§ Problem:
Word for word, transcribe every line below.

Saved entries:
::::::
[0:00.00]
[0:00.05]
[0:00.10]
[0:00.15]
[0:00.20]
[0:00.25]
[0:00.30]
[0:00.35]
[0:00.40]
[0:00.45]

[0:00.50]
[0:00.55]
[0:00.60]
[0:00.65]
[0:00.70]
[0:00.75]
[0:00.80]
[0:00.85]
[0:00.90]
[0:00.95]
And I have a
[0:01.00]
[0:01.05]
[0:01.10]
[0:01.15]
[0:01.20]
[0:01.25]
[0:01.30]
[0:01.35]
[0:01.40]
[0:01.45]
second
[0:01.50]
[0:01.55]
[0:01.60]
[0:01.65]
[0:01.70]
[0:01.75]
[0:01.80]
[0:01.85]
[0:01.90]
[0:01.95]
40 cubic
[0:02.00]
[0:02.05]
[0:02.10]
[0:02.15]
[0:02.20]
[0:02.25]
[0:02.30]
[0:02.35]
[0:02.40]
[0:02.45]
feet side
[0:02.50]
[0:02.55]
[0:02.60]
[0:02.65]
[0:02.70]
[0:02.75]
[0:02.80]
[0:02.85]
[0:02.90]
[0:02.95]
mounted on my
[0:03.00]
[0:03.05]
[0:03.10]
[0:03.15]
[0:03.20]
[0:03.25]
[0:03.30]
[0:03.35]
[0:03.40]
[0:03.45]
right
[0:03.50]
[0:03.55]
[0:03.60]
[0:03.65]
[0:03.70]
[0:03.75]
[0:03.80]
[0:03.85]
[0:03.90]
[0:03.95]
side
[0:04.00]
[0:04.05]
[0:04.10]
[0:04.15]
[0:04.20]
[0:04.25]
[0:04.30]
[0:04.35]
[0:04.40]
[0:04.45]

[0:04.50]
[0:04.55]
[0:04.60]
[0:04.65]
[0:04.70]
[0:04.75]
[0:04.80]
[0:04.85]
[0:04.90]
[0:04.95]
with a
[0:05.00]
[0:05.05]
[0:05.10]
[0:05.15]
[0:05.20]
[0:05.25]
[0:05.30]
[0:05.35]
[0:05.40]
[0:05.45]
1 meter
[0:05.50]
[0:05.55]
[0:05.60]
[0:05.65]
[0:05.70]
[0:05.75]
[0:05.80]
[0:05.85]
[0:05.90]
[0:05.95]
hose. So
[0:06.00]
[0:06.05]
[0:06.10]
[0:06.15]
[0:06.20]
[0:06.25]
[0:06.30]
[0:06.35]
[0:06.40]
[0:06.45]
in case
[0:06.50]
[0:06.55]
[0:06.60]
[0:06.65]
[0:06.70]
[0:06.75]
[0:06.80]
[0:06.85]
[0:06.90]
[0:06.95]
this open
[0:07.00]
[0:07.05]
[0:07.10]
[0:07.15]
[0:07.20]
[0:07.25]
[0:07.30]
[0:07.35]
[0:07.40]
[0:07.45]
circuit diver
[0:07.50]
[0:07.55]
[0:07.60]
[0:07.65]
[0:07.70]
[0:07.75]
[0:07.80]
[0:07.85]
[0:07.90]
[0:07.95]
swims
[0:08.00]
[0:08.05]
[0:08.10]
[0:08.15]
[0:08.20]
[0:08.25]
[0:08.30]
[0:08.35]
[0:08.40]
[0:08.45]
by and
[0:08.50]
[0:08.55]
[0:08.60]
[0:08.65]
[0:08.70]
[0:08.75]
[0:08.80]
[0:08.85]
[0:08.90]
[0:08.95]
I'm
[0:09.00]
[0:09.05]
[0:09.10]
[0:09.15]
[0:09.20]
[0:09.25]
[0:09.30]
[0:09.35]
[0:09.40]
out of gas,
::::::
§ Task output:
[0:00.00]
[0:00.05]
[0:00.10]
[0:00.15]
[0:00.20]
[0:00.25]
[0:00.30]
[0:00.35]
[0:00.40]
[0:00.45]

[0:00.50]
[0:00.55]
[0:00.60]
[0:00.65]
[0:00.70]
[0:00.75]
[0:00.80]
[0:00.85]
[0:00.90]
[0:00.95]
And I have a
[0:01.00]
[0:01.05]
[0:01.10]
[0:01.15]
[0:01.20]
[0:01.25]
[0:01.30]
[0:01.35]
[0:01.40]
[0:01.45]
second
[0:01.50]
[0:01.55]
[0:01.60]
[0:01.65]
[0:01.70]
[0:01.75]
[0:01.80]
[0:01.85]
[0:01.90]
[0:01.95]
40 cubic
[0:02.00]
[0:02.05]
[0:02.10]
[0:02.15]
[0:02.20]
[0:02.25]
[0:02.30]
[0:02.35]
[0:02.40]
[0:02.45]
feet side
[0:02.50]
[0:02.55]
[0:02.60]
[0:02.65]
[0:02.70]
[0:02.75]
[0:02.80]
[0:02.85]
[0:02.90]
[0:02.95]
mounted on my
[0:03.00]
[0:03.05]
[0:03.10]
[0:03.15]
[0:03.20]
[0:03.25]
[0:03.30]
[0:03.35]
[0:03.40]
[0:03.45]
right
[0:03.50]
[0:03.55]
[0:03.60]
[0:03.65]
[0:03.70]
[0:03.75]
[0:03.80]
[0:03.85]
[0:03.90]
[0:03.95]
side
[0:04.00]
[0:04.05]
[0:04.10]
[0:04.15]
[0:04.20]
[0:04.25]
[0:04.30]
[0:04.35]
[0:04.40]
[0:04.45]

[0:04.50]
[0:04.55]
[0:04.60]
[0:04.65]
[0:04.70]
[0:04.75]
[0:04.80]
[0:04.85]
[0:04.90]
[0:04.95]
with a
[0:05.00]
[0:05.05]
[0:05.10]
[0:05.15]
[0:05.20]
[0:05.25]
[0:05.30]
[0:05.35]
[0:05.40]
[0:05.45]
1 meter
[0:05.50]
[0:05.55]
[0:05.60]
[0:05.65]
[0:05.70]
[0:05.75]
[0:05.80]
[0:05.85]
[0:05.90]
[0:05.95]
hose. So
[0:06.00]
[0:06.05]
[0:06.10]
[0:06.15]
[0:06.20]
[0:06.25]
[0:06.30]
[0:06.35]
[0:06.40]
[0:06.45]
in case
[0:06.50]
[0:06.55]
[0:06.60]
[0:06.65]
[0:06.70]
[0:06.75]
[0:06.80]
[0:06.85]
[0:06.90]
[0:06.95]
this open
[0:07.00]
[0:07.05]
[0:07.10]
[0:07.15]
[0:07.20]
[0:07.25]
[0:07.30]
[0:07.35]
[0:07.40]
[0:07.45]
circuit diver
[0:07.50]
[0:07.55]
[0:07.60]
[0:07.65]
[0:07.70]
[0:07.75]
[0:07.80]
[0:07.85]
[0:07.90]
[0:07.95]
swims
[0:08.00]
[0:08.05]
[0:08.10]
[0:08.15]
[0:08.20]
[0:08.25]
[0:08.30]
[0:08.35]
[0:08.40]
[0:08.45]
by and
[0:08.50]
[0:08.55]
[0:08.60]
[0:08.65]
[0:08.70]
[0:08.75]
[0:08.80]
[0:08.85]
[0:08.90]
[0:08.95]
I'm
[0:09.00]
[0:09.05]
[0:09.10]
[0:09.15]
[0:09.20]
[0:09.25]
[0:09.30]
[0:09.35]
[0:09.40]
out of gas,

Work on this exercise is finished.